When Germany's former chancellor, Dr Helmut Kohl, appeared at the European Union summit in Vienna recently to become an honorary citizen of Europe, he seemed like a well-fed ghost from a forgotten age. After 16 years at the centre of European political life, Dr Kohl has all but disappeared from view - not least in Germany itself.
Mr Gerhard Schroder's sweeping election victory on September 27th changed Germany's political map, bringing a coalition of Social Democrats and Greens into power for the first time with a mandate for political and economic reform. The German public remains content with the choice it made in September but Bonn's chattering classes have done their best to write off the new government as a failure before it passes a single piece of legislation.
The chief bogeyman is Mr Schroder's Finance Minister, Mr Oskar Lafontaine, who upset the entire German business establishment, the Bundesbank, the European Central Bank and a number of European governments within a month of taking office. The British tabloid, the Sun even dubbed him "the most dangerous man in Europe" - a compliment he will surely cherish for a long time.
Mr Lafontaine and Mr Schroder have long been rivals within the Social Democratic Party (SPD), with the Finance Minister usually regarded as the voice of the left while the chancellor is often seen as being close to business leaders. Some of Mr. Schroder's many admirers in the German press were disappointed when the SPD's election manifesto contained more of Mr Lafontaine's ideas than those associated with their hero.
When these same ideas formed the basis of the coalition's programme for government, almost every German newspaper demanded that Mr Schroder should rein in his over-ambitious Finance Minister. The chancellor has ignored their advice and taken every available opportunity to express his support for Mr Lafontaine.
During the election campaign Mr. Schroder repeated like a mantra the words: "We won't do everything differently, but we'll do a lot of things better." Yet almost everything in Germany seems to have changed since September's election, a shift at least as dramatic as that experienced in Britain after Labour's victory in May last year.

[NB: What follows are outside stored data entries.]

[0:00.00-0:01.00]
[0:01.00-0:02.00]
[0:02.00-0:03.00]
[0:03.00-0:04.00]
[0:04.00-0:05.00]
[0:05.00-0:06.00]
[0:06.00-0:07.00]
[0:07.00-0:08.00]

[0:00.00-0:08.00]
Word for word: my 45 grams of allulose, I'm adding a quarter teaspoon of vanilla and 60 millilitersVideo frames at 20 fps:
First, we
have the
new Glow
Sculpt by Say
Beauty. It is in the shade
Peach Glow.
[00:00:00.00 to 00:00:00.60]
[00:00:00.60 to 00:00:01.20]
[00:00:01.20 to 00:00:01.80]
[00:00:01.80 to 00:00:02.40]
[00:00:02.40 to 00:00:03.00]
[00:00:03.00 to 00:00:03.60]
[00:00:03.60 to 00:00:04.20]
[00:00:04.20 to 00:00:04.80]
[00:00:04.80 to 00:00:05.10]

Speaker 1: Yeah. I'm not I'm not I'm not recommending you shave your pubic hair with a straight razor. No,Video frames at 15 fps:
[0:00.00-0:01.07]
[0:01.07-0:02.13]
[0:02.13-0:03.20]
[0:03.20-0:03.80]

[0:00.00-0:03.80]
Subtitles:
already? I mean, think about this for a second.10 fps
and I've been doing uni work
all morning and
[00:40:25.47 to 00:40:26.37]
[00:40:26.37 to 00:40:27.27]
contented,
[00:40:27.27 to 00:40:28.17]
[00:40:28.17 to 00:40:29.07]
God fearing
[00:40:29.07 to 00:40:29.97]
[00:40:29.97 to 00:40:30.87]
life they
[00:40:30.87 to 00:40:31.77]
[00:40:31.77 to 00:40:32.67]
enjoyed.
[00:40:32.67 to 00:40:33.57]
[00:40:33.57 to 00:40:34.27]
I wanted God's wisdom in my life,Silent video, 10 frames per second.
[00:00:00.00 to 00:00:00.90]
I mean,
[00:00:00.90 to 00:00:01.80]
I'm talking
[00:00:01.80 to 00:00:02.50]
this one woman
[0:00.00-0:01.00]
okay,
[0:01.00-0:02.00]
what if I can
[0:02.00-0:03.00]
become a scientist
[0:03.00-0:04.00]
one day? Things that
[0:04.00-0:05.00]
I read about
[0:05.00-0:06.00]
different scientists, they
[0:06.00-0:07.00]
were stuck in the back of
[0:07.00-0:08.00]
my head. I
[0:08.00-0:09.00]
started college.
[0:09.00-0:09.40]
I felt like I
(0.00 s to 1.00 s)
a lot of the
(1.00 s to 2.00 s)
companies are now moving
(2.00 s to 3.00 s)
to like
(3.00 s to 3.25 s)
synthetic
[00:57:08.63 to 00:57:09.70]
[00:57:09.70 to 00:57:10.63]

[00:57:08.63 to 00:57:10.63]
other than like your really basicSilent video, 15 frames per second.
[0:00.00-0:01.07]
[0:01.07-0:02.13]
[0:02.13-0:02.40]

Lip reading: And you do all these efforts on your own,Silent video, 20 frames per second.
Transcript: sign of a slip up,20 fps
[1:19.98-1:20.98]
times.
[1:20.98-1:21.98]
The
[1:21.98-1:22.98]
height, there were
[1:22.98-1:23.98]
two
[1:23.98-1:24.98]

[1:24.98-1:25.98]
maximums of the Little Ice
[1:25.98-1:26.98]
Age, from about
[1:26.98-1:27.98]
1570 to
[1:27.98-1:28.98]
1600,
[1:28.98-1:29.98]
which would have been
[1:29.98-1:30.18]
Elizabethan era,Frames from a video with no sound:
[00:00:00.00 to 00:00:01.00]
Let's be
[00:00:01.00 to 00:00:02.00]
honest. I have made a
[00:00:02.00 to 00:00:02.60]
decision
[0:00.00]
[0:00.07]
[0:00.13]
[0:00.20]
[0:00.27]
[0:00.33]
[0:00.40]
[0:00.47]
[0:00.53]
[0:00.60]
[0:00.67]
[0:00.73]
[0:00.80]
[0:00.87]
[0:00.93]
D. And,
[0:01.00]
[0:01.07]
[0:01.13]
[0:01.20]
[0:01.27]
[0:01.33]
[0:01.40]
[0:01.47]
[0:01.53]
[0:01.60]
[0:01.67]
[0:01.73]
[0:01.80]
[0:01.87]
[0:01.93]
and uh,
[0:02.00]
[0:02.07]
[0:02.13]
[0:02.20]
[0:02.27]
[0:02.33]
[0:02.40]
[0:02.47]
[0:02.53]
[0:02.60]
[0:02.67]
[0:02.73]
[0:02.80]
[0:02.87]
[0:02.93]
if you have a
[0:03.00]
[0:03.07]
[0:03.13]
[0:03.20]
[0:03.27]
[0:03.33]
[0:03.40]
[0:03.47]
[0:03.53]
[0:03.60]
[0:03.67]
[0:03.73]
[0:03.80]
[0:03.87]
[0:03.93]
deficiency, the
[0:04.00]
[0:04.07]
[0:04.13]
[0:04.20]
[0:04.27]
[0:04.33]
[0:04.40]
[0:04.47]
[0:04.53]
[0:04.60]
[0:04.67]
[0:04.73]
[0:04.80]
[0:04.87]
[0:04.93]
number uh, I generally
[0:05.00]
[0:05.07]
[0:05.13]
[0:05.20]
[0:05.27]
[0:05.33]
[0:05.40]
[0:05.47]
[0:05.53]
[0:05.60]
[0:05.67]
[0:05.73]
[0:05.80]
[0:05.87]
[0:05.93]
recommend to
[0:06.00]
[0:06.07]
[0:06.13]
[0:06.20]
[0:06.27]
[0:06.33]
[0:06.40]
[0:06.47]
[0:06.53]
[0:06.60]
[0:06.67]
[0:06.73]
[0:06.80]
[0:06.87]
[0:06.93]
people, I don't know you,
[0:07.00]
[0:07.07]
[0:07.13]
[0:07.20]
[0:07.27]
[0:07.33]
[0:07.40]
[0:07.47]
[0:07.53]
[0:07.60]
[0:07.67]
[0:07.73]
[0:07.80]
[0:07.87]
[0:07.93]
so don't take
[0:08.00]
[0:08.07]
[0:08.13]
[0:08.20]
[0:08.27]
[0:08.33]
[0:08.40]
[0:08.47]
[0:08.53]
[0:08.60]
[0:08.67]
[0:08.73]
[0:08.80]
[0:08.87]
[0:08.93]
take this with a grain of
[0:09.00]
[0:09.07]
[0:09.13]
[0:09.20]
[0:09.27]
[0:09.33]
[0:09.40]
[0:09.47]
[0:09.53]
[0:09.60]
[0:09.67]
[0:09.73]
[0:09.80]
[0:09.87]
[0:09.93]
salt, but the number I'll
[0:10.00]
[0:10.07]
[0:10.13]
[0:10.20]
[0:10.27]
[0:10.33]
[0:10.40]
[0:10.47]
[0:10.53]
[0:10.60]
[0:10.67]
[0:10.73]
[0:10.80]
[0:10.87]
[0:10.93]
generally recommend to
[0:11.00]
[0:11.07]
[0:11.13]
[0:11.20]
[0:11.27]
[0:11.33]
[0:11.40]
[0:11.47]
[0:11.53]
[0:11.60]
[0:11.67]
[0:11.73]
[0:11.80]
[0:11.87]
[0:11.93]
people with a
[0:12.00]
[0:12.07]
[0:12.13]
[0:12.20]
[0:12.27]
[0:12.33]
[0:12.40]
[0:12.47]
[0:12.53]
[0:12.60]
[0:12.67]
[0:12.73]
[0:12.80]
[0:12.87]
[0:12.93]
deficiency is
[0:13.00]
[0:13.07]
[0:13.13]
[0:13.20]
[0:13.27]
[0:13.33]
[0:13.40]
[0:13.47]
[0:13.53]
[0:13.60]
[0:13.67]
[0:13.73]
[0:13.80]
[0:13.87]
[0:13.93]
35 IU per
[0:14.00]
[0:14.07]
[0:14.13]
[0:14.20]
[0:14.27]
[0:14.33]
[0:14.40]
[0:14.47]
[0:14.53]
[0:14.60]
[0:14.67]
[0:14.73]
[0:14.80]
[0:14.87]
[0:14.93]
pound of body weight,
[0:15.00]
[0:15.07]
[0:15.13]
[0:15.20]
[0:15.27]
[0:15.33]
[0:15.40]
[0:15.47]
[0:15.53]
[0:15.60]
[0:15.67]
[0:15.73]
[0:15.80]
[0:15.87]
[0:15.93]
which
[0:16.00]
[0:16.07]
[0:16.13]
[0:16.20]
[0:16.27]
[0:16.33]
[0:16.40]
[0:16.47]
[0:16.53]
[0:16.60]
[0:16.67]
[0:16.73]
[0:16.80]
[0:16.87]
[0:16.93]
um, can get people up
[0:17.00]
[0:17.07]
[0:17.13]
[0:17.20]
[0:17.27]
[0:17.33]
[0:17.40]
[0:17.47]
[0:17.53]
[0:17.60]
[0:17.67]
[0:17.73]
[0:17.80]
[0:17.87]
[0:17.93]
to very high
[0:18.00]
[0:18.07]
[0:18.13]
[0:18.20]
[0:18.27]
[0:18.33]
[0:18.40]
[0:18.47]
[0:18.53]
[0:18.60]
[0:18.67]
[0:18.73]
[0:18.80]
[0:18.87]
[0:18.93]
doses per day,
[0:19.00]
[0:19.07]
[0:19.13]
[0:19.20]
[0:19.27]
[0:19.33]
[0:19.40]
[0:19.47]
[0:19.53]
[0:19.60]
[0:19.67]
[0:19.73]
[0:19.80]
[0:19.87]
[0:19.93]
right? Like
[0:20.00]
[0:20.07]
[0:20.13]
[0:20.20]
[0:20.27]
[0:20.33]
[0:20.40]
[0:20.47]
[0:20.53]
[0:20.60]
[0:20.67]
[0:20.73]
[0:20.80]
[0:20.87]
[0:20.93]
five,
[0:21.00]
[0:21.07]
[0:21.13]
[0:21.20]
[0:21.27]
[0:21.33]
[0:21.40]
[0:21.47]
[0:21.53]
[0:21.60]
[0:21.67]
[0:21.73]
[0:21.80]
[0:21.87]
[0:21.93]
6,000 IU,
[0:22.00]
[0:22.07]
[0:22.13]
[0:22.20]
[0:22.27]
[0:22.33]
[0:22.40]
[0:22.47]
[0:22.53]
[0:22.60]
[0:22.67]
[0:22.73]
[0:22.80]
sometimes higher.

It is not only the faces and the ideology that have changed but the generation running Germany. The 50-somethings known in Germany as the 1968 generation have long been in control of much of Germany's cultural, academic and media establishment. But this is the first time that a generation with no personal experience of the second World War has taken control of the levers of government power.
Moreover, as people of the left, they were shaped by the liberal agenda of the 1960s that places individual freedom and social justice at the top of the political agenda.
The presence of the Greens in the corridors of power promises to add an imaginative streak to Germany's government over the coming years. Apart from their commitment to environmentally sustainable economic policies, the Greens are Germany's most eloquent advocates for the rights of women, immigrants and ethnic minorities.
Germany's seven million foreign residents are already guaranteed a better deal under the new government, with a revised citizenship law allowing many of them to become German citizens. The conservative opposition complains sourly that this is simply a stratagem to create millions of new voters for the Social Democrats and Greens. But it is also a belated acknowledgement of the reality of Germany's multi-cultural society.
The change in citizenship rights is partly an expression of confidence in Germany's post-war national identity, which is robust enough to absorb influences from other cultures. But there are disturbing signs that the same national confidence may have less benign manifestations, especially in relation to Germany's past.
Mr. Schroder, who was still a baby when the second World War ended, believes that Germany should be regarded as a "normal" nation and he has little time for expressions of national remorse. Thus, he told France and Britain that he was too busy to attend this year's Armistice Day commemoration ceremonies and he put plans for a national Holocaust memorial on hold.
A new plan for the memorial envisages an interactive museum, possibly including Steven Spielberg's video archive of Holocaust survivors. Any memorial should, according to the chancellor, be a place "people enjoy going to".
At the same time, a bitter debate is raging among German intellectuals about whether it is appropriate to commemorate the Holocaust at all. Martin Walser, a 71-year-old novelist who has agonised about the German soul for half a century, recently told a gathering of Germany's political and intellectual leaders that every time he saw a programme about the Holocaust on television he wanted to turn away.
The Holocaust was, he claimed, being "instrumentalised" to make Germans feel guilty even if they had nothing to do with Hitler's crimes. When he was finished speaking, the entire audience stood and applauded - with the single exception of Ignatz Bubis, the leader of Germany's Jewish community.
When Mr. Bubis, whose father, brother, sister and niece were murdered in Treblinka, accused Mr. Walser of "latent anti-Semitism", he was deluged with condemnation. Mr Walser, on the other hand, won the backing of many distinguished intellectuals and politicians of the left.
The controversy, which is likely to continue for months, has cast a grim shadow over the birth of Germany's ambitious, idealistic young government. It also serves as a reminder that no German government can entirely escape the ugly stain Hitler left upon the memory and the character of their nation.